Action item | Each record is to be printed again exactly, though not its pictures.

(Collected data entries)
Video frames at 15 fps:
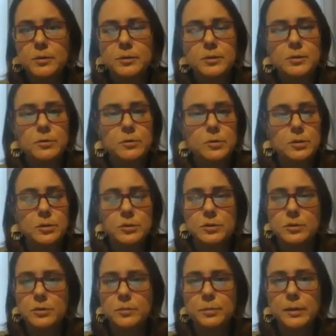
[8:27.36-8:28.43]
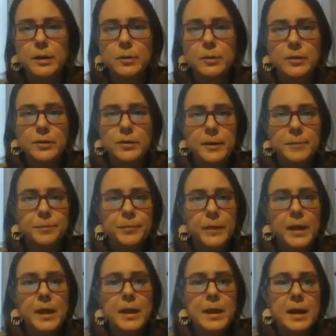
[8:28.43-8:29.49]
too, just to play with it.
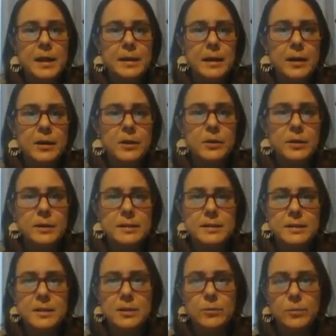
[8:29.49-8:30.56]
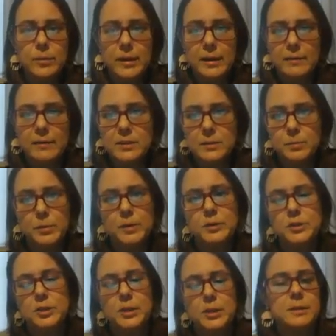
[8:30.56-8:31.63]
And now you can see we have a
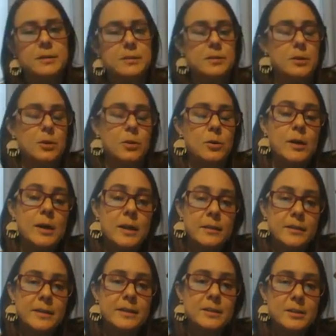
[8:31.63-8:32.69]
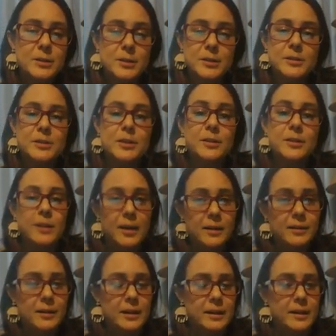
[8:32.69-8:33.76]
spreadsheet. So this looks a lot
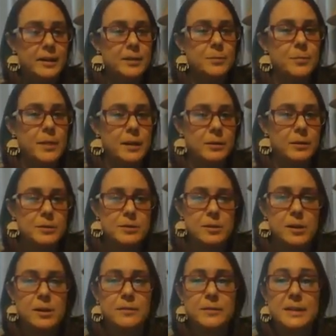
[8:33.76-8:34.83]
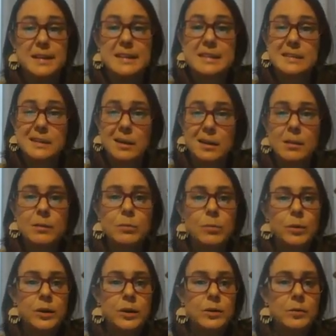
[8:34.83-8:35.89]
like Microsoft Excel, where
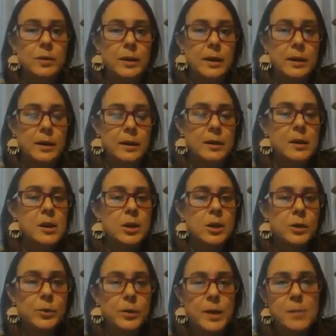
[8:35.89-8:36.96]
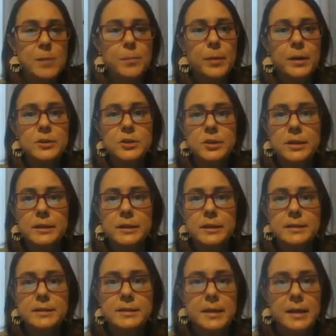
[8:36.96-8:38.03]
you can create
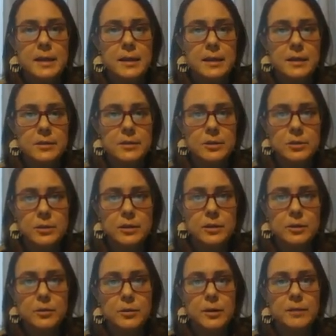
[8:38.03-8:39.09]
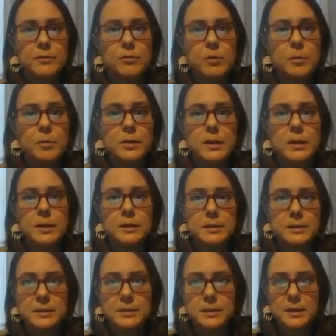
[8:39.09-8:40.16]
budgets and you can create formulas.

Solution to this exercise |
Video frames at 15 fps:
[8:27.36-8:28.43]
[8:28.43-8:29.49]
too, just to play with it.
[8:29.49-8:30.56]
[8:30.56-8:31.63]
And now you can see we have a
[8:31.63-8:32.69]
[8:32.69-8:33.76]
spreadsheet. So this looks a lot
[8:33.76-8:34.83]
[8:34.83-8:35.89]
like Microsoft Excel, where
[8:35.89-8:36.96]
[8:36.96-8:38.03]
you can create
[8:38.03-8:39.09]
[8:39.09-8:40.16]
budgets and you can create formulas.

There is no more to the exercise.